The reform of the European Semester - an analysis of the eurozone situation is now inserted at the beginning of the process - must also be extended. The European semester appeared to centre until now on a review of the individual situation of the member states and in particular on their capacity to implement the recommended structural reforms. The European semester should be divided into two periods in order to better highlight the assessment of the eurozone situation. The first quarter (November of year 0 to February of year 1) would consequently be dedicated to the analysis of the eurozone macro-economic situation. The budgetary policy and economic policy stance at Eurozone level may also be defined. The second quarter (March to July of year 1) will be dedicated to the review of the country.
The Banking Union must also be concluded as quickly as possible. This involves, as the European Commission requests, implementing a European deposit insurance fund. The harmonisation of national deposit guarantee funds would serve as the first step. The distributive keys for financial contributions should however take into account the degree of concentration of the banking sector of each participating State. The possibility for the single resolution mechanism, established at the level of the banking Union for borrowing from the European Stability Mechanism in the event that it is required to confront a systemic crisis, should also be envisaged. Failing that, it should be equipped with sufficient resources if it is to be credible.
One of the first ideas put forward was the implementation of the common management of a portion of the debt of Member States. It should be noted that the Maastricht Treaty stipulates a no bail-out clause (Article 125 of the Treaty on the Functioning of the European Union) which states that the European Union and its Member States may not assume the debts of another Member State. The creation of the European Stability Mechanism and the European Central Bank's bond-buying programme (SMP, MTO and quantitative easting) has made the principal of common management less compelling.

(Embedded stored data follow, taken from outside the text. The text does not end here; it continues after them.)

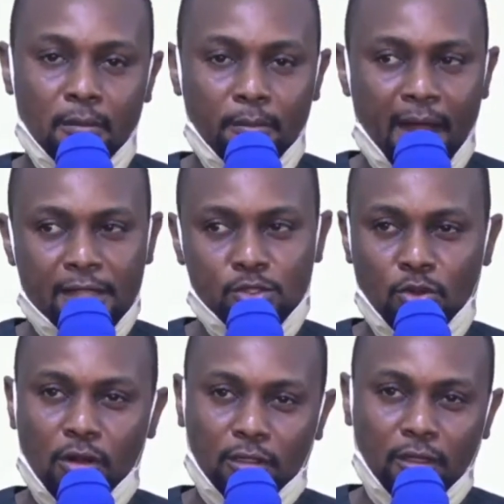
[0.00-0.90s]
By 2
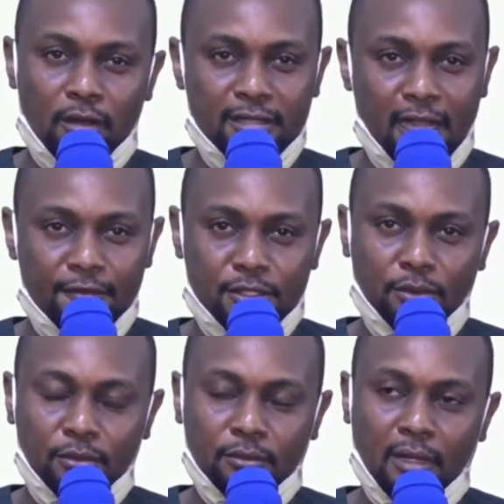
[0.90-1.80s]
o'clock in the
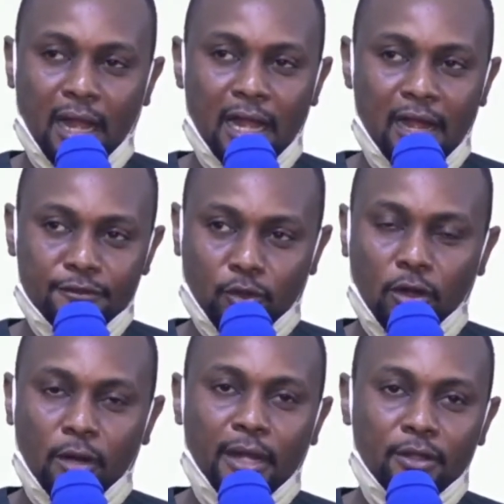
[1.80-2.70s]
afternoon, I have to
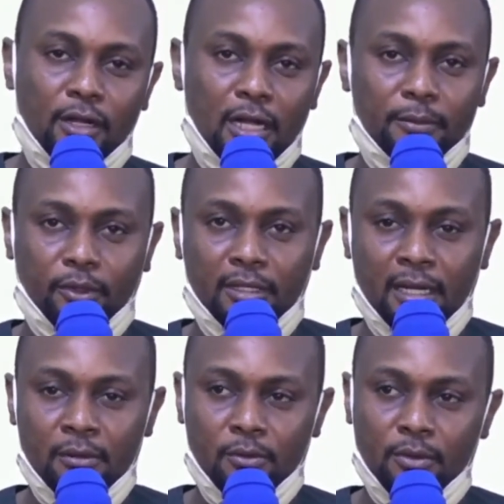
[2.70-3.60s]
call my younger
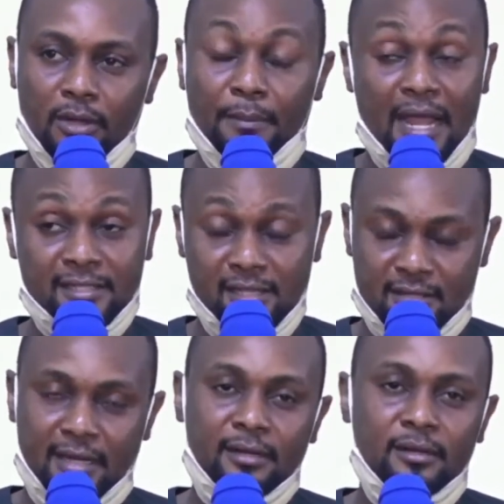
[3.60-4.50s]
brother and my
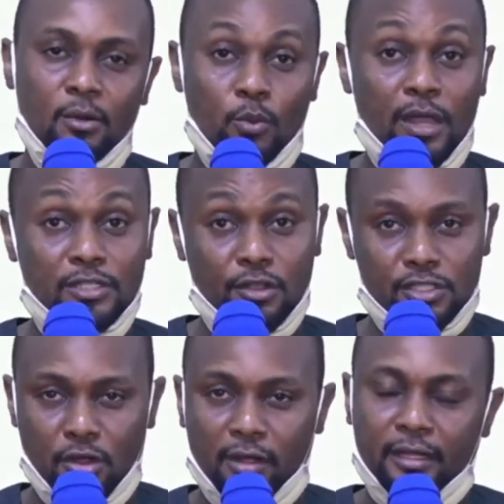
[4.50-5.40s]
sister. We are just talking.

It is, however, appropriate to question the ESM statute which is no longer a European Union instrument but rather a purely intergovernmental organism. We also need to question the capacity of the ESM to deal with a crisis which directly affects a major euro zone country, such as Italy or France. Its ability to act may be hindered by limited resources (750 billion euros). Granting a banking license to the ESM, now the European Monetary Fund, enabling it to refinance itself through the European Central Bank may act as a guarantee in the event of such interventions.
The European Monetary Fund may also issue debt for Member States facing difficulties. The additional debt will be guaranteed by all euro zone Member States. The degree of supervision of the budgetary policies of the Member States involved will depend on the amount in question. Access to the European Monetary Fund will carry the same conditions as for the ESM with the addition of compliance to the convergence code, as outlined above.

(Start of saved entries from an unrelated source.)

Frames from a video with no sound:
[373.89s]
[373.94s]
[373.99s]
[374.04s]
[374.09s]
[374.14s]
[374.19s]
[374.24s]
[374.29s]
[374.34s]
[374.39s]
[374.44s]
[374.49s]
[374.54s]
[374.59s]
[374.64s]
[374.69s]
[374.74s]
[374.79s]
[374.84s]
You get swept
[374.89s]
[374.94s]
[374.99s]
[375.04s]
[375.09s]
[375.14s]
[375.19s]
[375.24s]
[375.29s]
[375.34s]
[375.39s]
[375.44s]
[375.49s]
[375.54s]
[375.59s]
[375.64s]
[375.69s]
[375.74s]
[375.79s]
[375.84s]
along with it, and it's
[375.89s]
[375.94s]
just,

A proposed budget for the euro zone indeed raises many questions surrounding its objectives and the contributions involved. Four options are regularly put forward:
- a fully-fledged euro zone budget oriented towards a counter-cyclical response;
- an intergovernmental insurance mechanism aimed at helping Member States in the event of economic difficulties, via financial transfers (rainy-day fund). Without doubt, this system would be the quickest to implement;
- an insurance system-Economic and Monetary Union level unemployment; part of the national contributions shall be paid into a European fund which in exchange offers short term unemployment insurance (less than 12 months);
- a reinsurance facility for insurances-national unemployment, similar to the American extended benefits scheme: the system, financed through national contributions, would support those states which have a level of unemployment which exceed a given level.

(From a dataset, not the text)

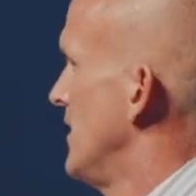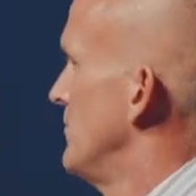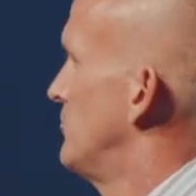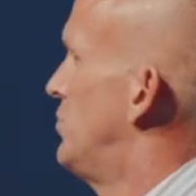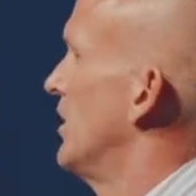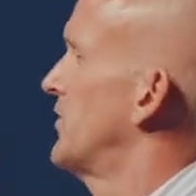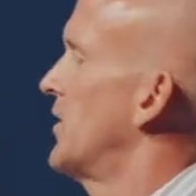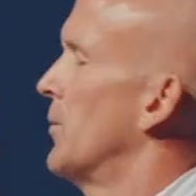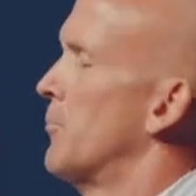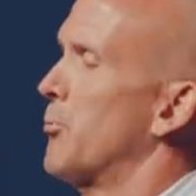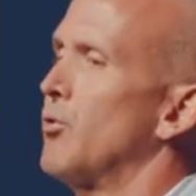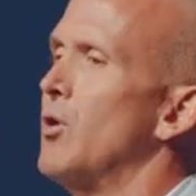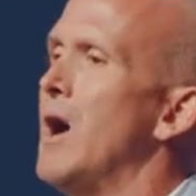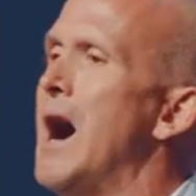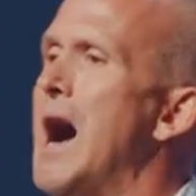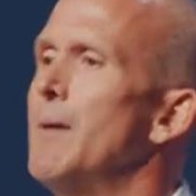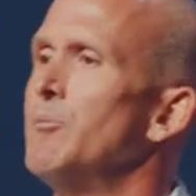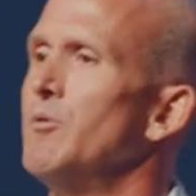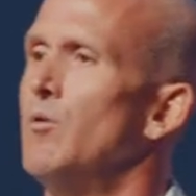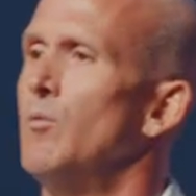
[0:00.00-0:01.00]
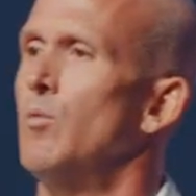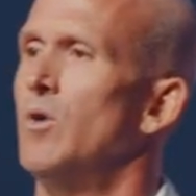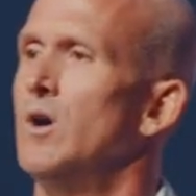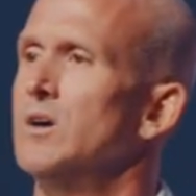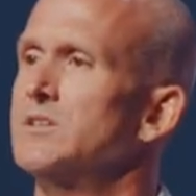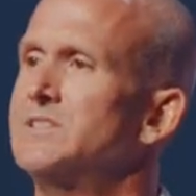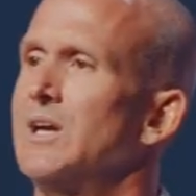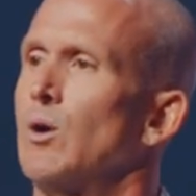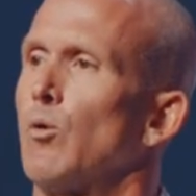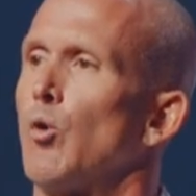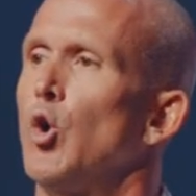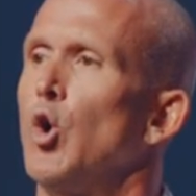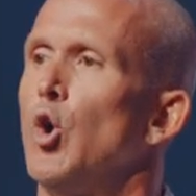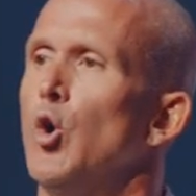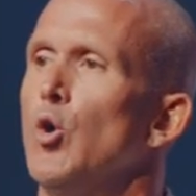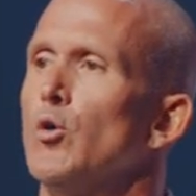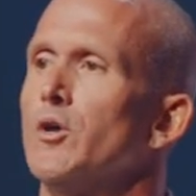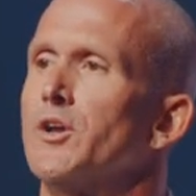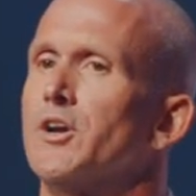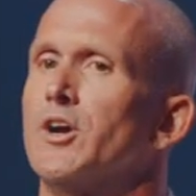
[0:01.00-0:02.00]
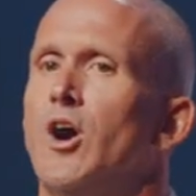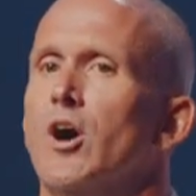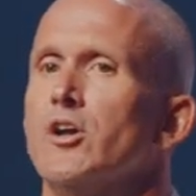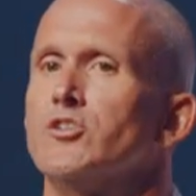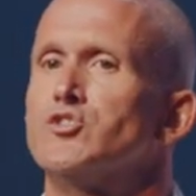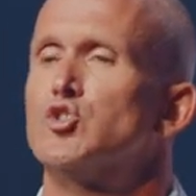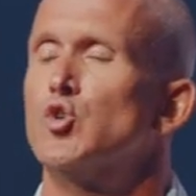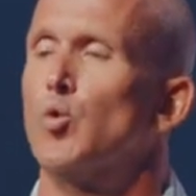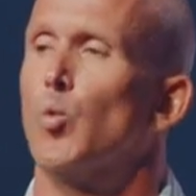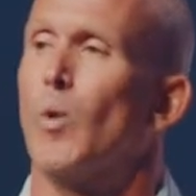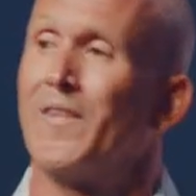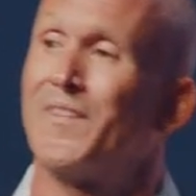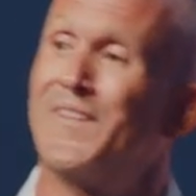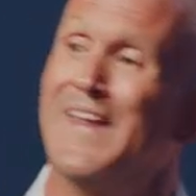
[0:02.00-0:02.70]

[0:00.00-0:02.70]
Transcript: But the problem was they were holding on to what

No consensus has so far emerged on these matters. Improving the governance of the Economic and Monetary Union and strengthening its democratic legitimacy are prerequisites to any progress on this matter (see below).
The Treaty on stability, coordination and governance has established euro zone summits, with a president appointed by heads of state and government. Today this function is performed by the president of the European Council. The summit is, however, only held in the event of a crisis.
A significant first development could be to systematise the organisation of Eurozone summits, called to be held every three months. During these summits, the heads of state and government shall establish a work programme for the zone, setting budgetary and fiscal targets. This political directorate should allow effective leadership to be implemented in the zone. Its action is supported at ministerial level by the Eurogroup. The nomination of a euro zone political coordinator could be envisaged, who will preside over the Eurogroup, and whose mission will include the implementation of guidelines set by the euro zone summit and to ensure euro zone representation within international financial authorities.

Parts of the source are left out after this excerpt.